Tensions entre ouvriers
Dans la dernière décennie du XIXe siècle, comme dans d’autres endroits de France, des incidents entre ouvriers français et ouvriers italiens éclatent. Ainsi, en mars 1890, des échauffourées ont lieu entre travailleurs français et italiens lors de la construction d’une usine de papeterie aux Prés-de-Vaux. Le journal Le Petit Comtois nous informe que, dès le jour suivant, les Italiens ne sont plus embauchés, à la plus grande joie des travailleurs français.

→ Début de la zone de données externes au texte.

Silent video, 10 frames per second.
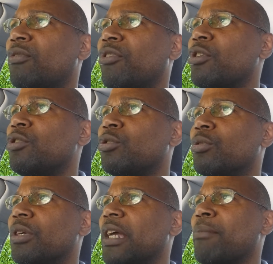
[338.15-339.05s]
for you
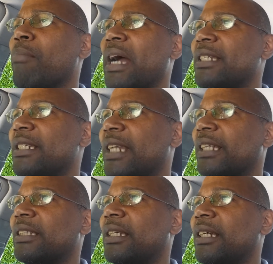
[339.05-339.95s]
to imagine
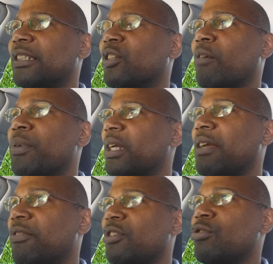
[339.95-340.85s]
that it's not been
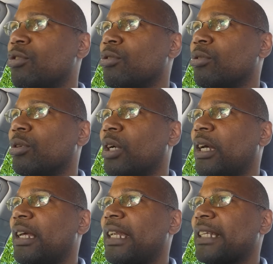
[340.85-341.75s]
given to you,
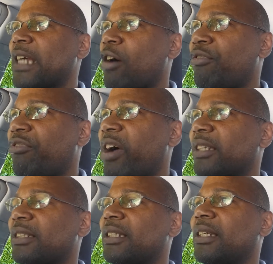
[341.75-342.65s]
that's how
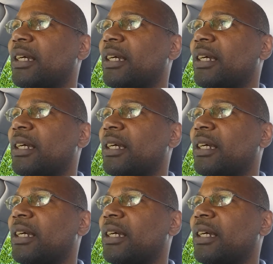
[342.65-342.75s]
fast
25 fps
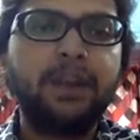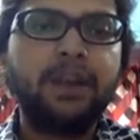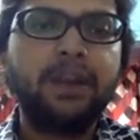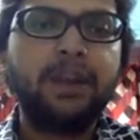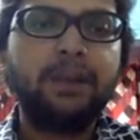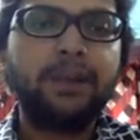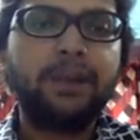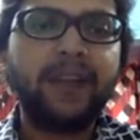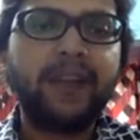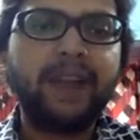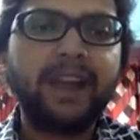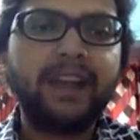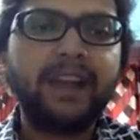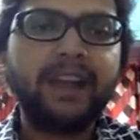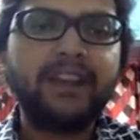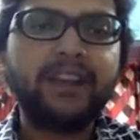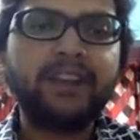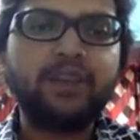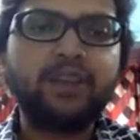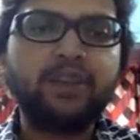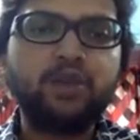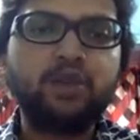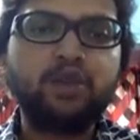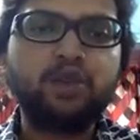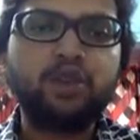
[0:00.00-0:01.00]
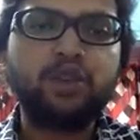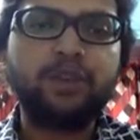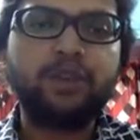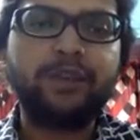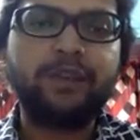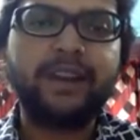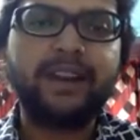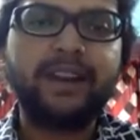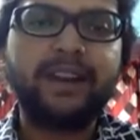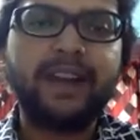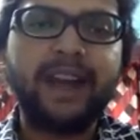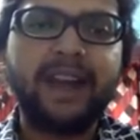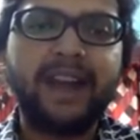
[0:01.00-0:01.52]
prior use of
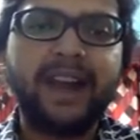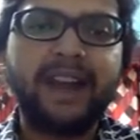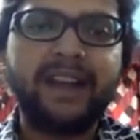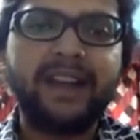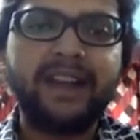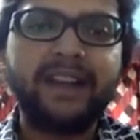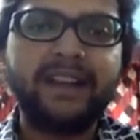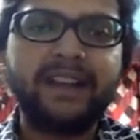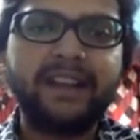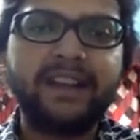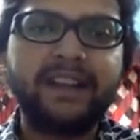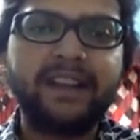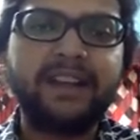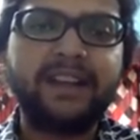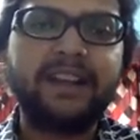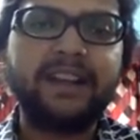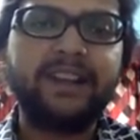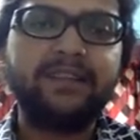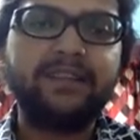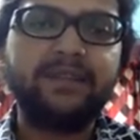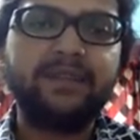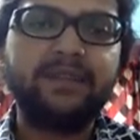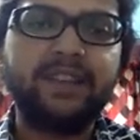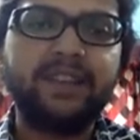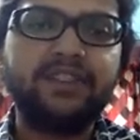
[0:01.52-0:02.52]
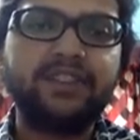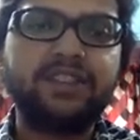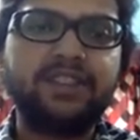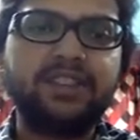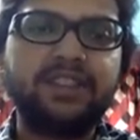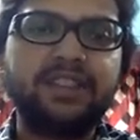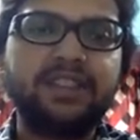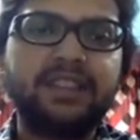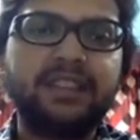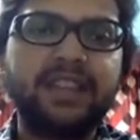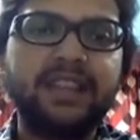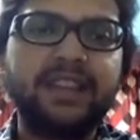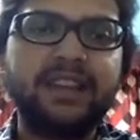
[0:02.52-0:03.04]
an identical
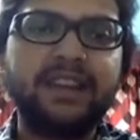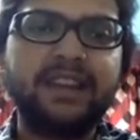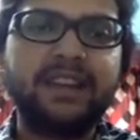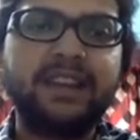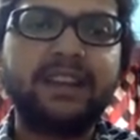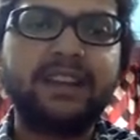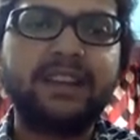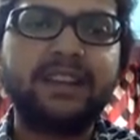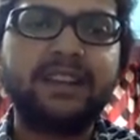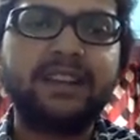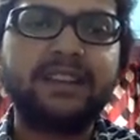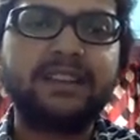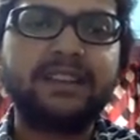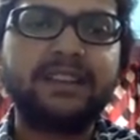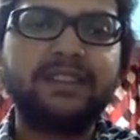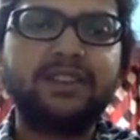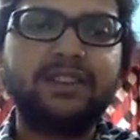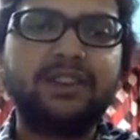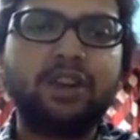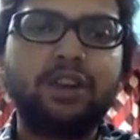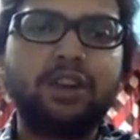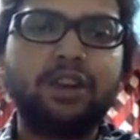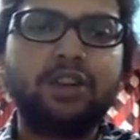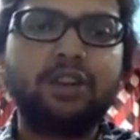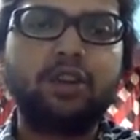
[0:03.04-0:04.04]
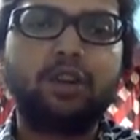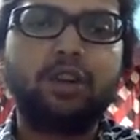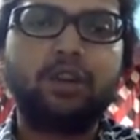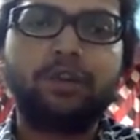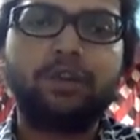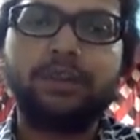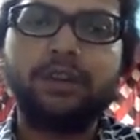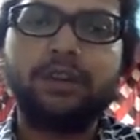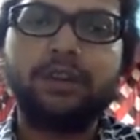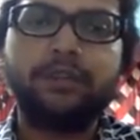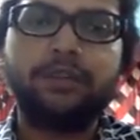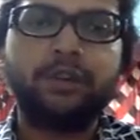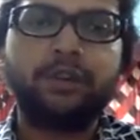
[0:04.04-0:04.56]
invention, then it is not
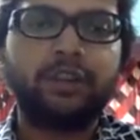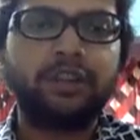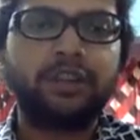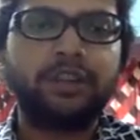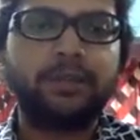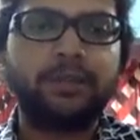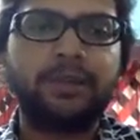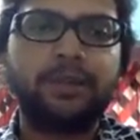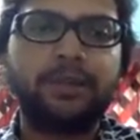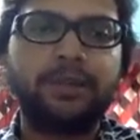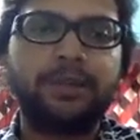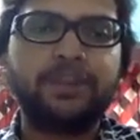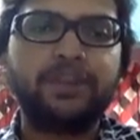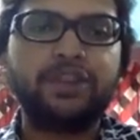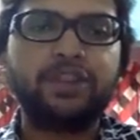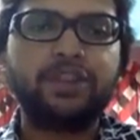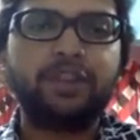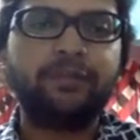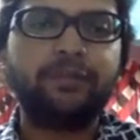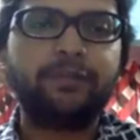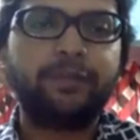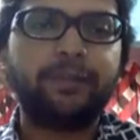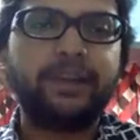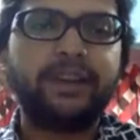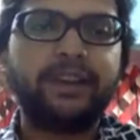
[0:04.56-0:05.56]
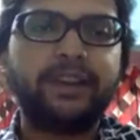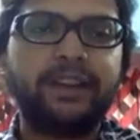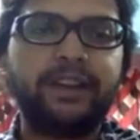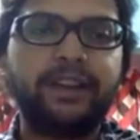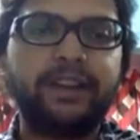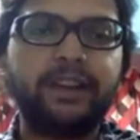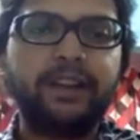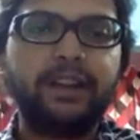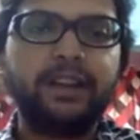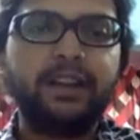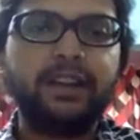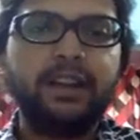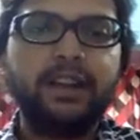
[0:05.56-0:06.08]
novel for the purpose of patent.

Perte d’attractivité pour Besançon
Toutefois, à la fin du XIXe siècle, Besançon perd de son attrait. Le docteur Léon Baudin, l’un des rares Bisontins à s’intéresser à l’époque à l’immigration, estime en 1889 que les travailleurs étrangers préfèrent s’installer à Pontarlier, à Morteau et surtout dans le Pays de Montbéliard et, par extension, dans le Territoire de Belfort, beaucoup plus industrialisés que Besançon. Cette observation se confirme au recensement de 1896 : la communauté italienne est en légère baisse mais reste supérieure à 200 unités. Pour l’ensemble du département, les Transalpins sont 1663.
Une situation compliquée par la guerre
Dans le Doubs, à l’orée de la Première Guerre Mondiale, en 1911, les Italiens forment un groupe assez important mais les Helvètes restent largement majoritaires : il y a 2467 Italiens et 7843 Suisses. A partir de 1914, la situation des étrangers devient plus précaire. Toutefois, les Italiens n’en souffrent pas autant que les Alsaciens – qui sont considérés à l’époque comme ennemis car de nationalité allemande – et les autres citoyens des pays opposés à la France qui sont souvent expulsés ou internés dans des camps.